Comme l’a décrypté une mission parlementaire en 2020, le maintien des sels nitrités n’arrange en fait que les industriels. Dans leur rapport enregistré à l’Assemblée nationale le 13 janvier 2021, les députés Barbara Bessot-Ballot (LREM), Michèle Crouzet (Modem) et Richard Ramos (Modem), révèlent d’ailleurs avoir été « approchés individuellement par des représentants d’intérêts, dans le but de faire évoluer leur position sur la question des additifs nitrés ajoutés dans la charcuterie ». Cela n’a pas empêché les parlementaires de conclure à la nécessité de déposer une loi « destinée à accompagner l’interdiction progressive des additifs nitrés dans la charcuterie ».

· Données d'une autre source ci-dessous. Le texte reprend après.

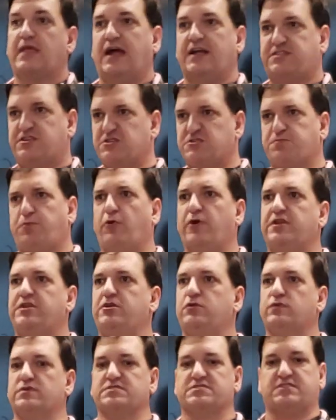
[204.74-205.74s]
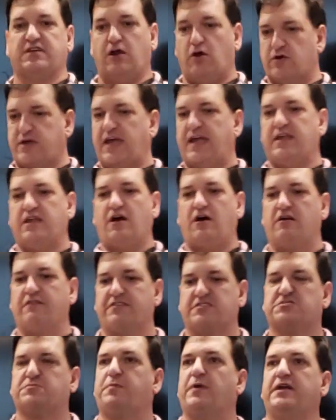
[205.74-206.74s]
At this point, you wouldn't say, okay, now I've
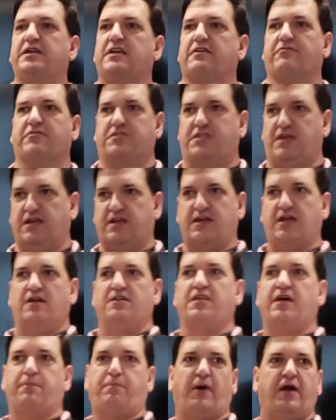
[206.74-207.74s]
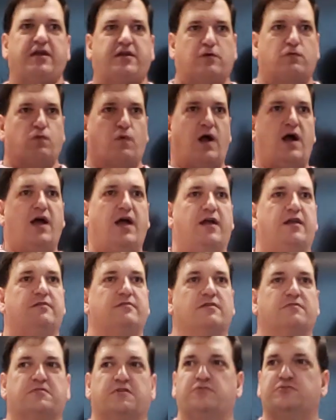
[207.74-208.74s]
explained everything, get on that bike and ride.
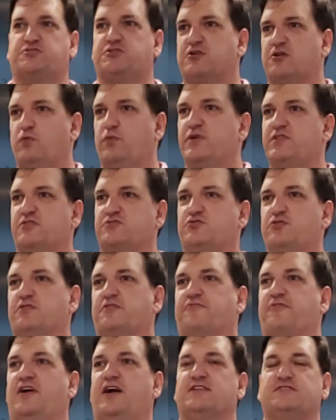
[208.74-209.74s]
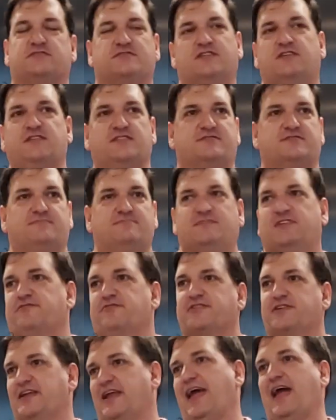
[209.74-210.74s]
Why don't you go win the Tour de France? No, it's never
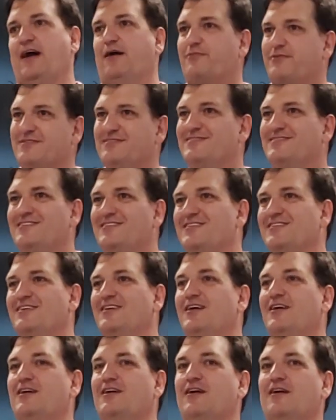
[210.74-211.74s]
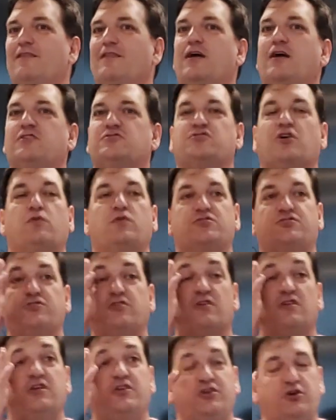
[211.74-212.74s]
going to happen. So what you're
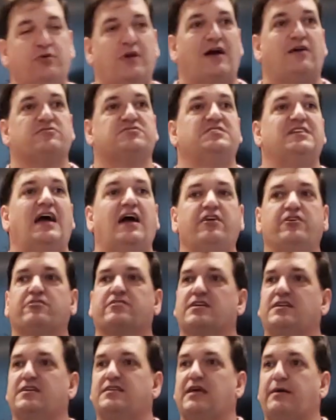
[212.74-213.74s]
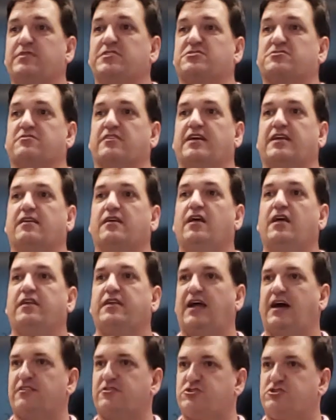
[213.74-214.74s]
going to do now is now you're going to demonstrate.
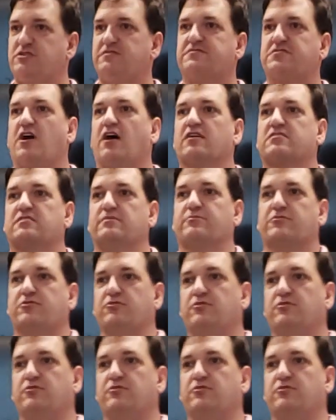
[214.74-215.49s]
Now that you've talked them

> LIRE : le texte complet du rapport parlementaire
Ils n’ont obtenu que le principe d’une « trajectoire de baisse » des doses maximales d’incorporation dans les produits de charcuterie et salaisons, ce qui est déjà le cas. Maigre. Même chose en 2023 avec une autre proposition de loi, portée par les écologistes, sur le « mieux manger ». L’interdiction des nitrites à partir de 2024, qui y figurait, a elle aussi été retoquée. Petite victoire pour les opposants, la Fédération française des industriels charcutiers traiteurs (FICT) a été déboutée en juin dernier de sa plainte en diffamation après la publication d’une pétition « Stop aux nitrites ajoutés dans notre alimentation », initiée par Foodwatch, Yuka et la Ligue contre le Cancer.

ON EST DANS LE PÂTÉ
Le mot est lâché : « cancer ». Car, tout ce que l’on vient de vous raconter a une origine. En 2015, le Centre international de recherche sur le cancer (CIRC) de l’Organisation mondiale de la santé (OMS) a classé la charcuterie (au même titre que l’alcool) comme
« cancérigène avéré pour l’homme » (Groupe 1), s’appuyant sur des preuves suffisantes concernant le cancer colorectal. Ça ne vise pas la charcuterie en tant que telle mais les additifs qu’on y met. « Le nitrite dans les aliments (et le nitrate converti en nitrite dans le corps) peut aussi contribuer à la formation d’un groupe de composés connus sous le nom de nitrosamines, dont certains sont cancérigènes », a confirmé plus tard l’Autorité européenne de sécurité des aliments (EFSA), sans pour autant prôner l’interdiction, fixant simplement une Dose journalière admissible (DJA) : 3,7 milligrammes par kilogramme de poids corporel par jour (prenez votre calculette).
Sans faire disparaître la charcuterie de notre alimentation (un cauchemar, non ?), il semble assez raisonnable de privilégier le « sans nitrite », une gamme que les industriels, pas bêtes, développent d’ailleurs de plus en plus. Le hic, c’est qu’elle est plus chère et risque, comme soulevé par les rapporteurs sus-cités, de contribuer « au développement d’une alimentation « à deux vitesses », offrant aux ménages les plus aisés une alimentation saine et exposant la santé des classes modestes et moyennes à des substances nocives ». CQFD.